Las
limpiezas en la aldea, y casa por casa,
eran como un rito que conllevaba fechas especiales como las festivas pero
que formaba parte del guión de vida y
cada tiempo no muy espaciado se repetían Me llamaba la atención con el rigor
que aquellas faenas se llevaban a cabo y que incluían limpiezas hasta en los graneros de las casas.
Aquí
los otoños, los inviernos son largos y fríos, me dicen, como queriendo culpar
al tiempo que, con sus días cortos y sus noches largas, recoge a la gente
temprano al calor de los braseros, de las chimeneas y de los pucheros, que en
este tiempo se comen por la noche, con mucho pan, cebollitas en vinagre y
navaja en mano.
Al
atardecer, es bonito oír el chasquido de las herraduras de cuatro burros y que suenan como un lamento en el silencio de
la aldea, y las voces de los arrieros que regresan de no sé dónde pero ansiosos de calentar sus gargantas frías y
secas con unos “medios” en la taberna del Purga. A pesar de los malos augurios,
se me antoja corto el otoño, primero y el invierno, después. Me acostumbro a
ver las calles vacías, los charcos, el barro, el humo denso de las chimeneas,
el color plomizo de la aldea..., y la escuela, aquel ancestral recinto que
encontré a la que se le notan en las paredes blanqueadas
los nudos de los pesebres, larga y estrecha, con una bola del mundo partida en
cuatro pedazos, con un mapa de España de hule, cuarteado en trocitos, que
parece un puzle; con una alhacena cena llena de librotes antiguos y roídos por
los ratones, con mesitas astilladas y llenas de estrías donde los niños se
sientan de dos y hasta de tres en tres.
Aquella escuela, mi primera escuela,
cuando todavía soy casi una niña, es el lugar más alegre y más vivo de la
aldea.
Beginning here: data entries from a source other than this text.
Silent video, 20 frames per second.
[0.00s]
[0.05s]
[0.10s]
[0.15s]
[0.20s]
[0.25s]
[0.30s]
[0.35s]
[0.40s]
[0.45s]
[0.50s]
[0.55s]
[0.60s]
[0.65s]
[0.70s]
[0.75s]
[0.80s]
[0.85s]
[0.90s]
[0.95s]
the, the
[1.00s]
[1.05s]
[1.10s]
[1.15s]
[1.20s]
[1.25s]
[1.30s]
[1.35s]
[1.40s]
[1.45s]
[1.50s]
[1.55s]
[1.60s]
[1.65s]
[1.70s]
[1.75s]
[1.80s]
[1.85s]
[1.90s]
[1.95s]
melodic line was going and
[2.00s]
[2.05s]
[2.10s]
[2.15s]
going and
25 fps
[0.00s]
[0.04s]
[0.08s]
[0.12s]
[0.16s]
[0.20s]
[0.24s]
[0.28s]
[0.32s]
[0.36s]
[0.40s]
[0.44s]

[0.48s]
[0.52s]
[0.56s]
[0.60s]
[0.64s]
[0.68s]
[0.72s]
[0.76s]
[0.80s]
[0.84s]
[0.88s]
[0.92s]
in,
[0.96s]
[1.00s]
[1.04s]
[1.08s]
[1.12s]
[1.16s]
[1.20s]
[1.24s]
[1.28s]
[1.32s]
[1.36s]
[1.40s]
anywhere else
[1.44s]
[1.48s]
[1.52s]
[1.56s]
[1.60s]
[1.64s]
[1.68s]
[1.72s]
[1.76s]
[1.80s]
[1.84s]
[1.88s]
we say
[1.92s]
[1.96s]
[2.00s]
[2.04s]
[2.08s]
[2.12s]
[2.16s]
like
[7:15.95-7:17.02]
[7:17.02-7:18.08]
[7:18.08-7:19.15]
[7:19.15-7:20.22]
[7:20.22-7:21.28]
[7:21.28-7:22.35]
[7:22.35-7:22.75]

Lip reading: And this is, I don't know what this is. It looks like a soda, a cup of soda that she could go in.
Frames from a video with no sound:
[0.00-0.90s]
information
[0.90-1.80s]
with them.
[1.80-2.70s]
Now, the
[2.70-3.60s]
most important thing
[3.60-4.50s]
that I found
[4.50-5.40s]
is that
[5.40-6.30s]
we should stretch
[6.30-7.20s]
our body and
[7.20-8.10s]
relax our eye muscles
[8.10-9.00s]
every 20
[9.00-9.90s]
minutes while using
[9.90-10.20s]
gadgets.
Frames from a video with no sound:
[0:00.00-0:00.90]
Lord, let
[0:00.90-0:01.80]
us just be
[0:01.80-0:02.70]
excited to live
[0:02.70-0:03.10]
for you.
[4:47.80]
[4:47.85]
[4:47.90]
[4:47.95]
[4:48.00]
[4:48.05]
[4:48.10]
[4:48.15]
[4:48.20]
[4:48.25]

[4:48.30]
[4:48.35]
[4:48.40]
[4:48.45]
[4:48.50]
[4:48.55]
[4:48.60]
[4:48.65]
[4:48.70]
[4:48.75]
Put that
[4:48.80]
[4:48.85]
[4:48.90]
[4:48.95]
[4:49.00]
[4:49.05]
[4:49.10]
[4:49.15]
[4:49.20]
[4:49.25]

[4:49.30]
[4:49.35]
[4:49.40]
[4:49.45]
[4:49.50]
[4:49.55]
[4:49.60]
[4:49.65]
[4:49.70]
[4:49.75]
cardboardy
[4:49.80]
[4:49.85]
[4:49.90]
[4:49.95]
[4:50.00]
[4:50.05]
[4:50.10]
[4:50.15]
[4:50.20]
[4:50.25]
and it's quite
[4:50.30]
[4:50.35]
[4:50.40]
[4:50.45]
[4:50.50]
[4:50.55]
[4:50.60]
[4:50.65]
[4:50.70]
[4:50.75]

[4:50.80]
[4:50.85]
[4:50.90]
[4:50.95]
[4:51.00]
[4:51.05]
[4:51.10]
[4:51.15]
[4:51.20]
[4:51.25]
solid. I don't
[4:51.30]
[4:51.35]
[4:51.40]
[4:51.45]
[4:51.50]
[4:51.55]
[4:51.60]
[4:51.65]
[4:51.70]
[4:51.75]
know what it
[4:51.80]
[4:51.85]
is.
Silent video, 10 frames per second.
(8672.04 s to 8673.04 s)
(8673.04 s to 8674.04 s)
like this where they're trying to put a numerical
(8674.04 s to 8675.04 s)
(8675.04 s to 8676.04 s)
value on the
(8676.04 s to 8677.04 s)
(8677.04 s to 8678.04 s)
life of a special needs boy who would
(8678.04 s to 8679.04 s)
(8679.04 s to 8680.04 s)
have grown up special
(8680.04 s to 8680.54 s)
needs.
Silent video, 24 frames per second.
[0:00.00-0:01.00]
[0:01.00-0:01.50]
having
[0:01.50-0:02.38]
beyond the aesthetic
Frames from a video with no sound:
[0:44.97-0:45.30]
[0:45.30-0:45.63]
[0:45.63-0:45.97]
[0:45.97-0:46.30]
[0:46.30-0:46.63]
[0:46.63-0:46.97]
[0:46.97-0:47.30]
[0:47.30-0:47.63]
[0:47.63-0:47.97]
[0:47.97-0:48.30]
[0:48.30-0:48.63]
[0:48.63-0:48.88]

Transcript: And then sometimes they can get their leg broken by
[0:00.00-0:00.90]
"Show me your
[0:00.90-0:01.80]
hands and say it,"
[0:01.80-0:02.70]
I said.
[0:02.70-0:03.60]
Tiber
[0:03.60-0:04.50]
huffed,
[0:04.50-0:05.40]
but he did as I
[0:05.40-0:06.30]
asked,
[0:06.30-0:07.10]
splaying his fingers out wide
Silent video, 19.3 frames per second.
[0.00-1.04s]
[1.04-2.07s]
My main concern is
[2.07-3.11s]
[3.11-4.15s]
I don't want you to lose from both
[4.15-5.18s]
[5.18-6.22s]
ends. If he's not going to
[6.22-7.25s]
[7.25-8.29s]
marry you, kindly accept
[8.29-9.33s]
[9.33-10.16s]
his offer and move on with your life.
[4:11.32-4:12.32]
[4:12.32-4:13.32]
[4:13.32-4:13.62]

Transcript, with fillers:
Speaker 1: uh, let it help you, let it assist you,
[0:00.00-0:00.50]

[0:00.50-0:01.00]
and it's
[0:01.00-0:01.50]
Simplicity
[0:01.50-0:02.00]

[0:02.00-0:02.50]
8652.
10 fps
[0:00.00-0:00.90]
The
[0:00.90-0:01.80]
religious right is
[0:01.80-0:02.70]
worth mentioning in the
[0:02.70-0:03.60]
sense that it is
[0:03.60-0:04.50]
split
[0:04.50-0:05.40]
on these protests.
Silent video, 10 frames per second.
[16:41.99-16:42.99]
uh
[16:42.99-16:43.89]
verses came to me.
Allí, a pesar de la lluvia y del
frío, hay calor de vidas en flor, hay risas, canciones..., voces de niños que
representan la mayor riqueza, el único resquicio de vida que cada día, a las
entradas y salidas, moviliza a la gente, y alrededor de cuyas horas gira todo
lo que hay que hacer en las casas.
No
obstante, mi salud se quebranta, como creo
haber dicho ya, dadas las comidas
que, por necesidad y obligación se hacen
en la aldea a base de productos
todos procedentes de la matanza de cerdo, si bien de vez en cuando, le toca el
turno a algún conejo o gallo. En una ocasión me puse tan mal que un fuerte
dolor me obligaba a estar en la cama. Y recuerdo con inmenso cariño el desvelo
de todos, comenzando por don José que en moto iba y venía a Fuente Palmera a
consultar con el médico y a traerme medicinas, pero lo más entrañable fue la
vigilancia que voluntariamente se instaló desde la puerta de la calle hasta el
dormitorio.
No
llegó la sangre al rió y en unos día sestaba bien, pero sigo agradeciendo a tan
buena gente, a mis alumnas y al fallecido don José cómo me cuidaron. Aquello tenía
el mejor de los nombres y apellidos: amor y complicidad.
Mi
querida gente de Fuente Carreteros: muchos ya no están para dar fe de lo que cuento; otros, posiblemente
no se acuerden, pero, mientras mi
memoria esté fresca, como lo está al día de hoy, quiero ser testimonio vivo de
cómo fue y de cómo se vivió otra historia.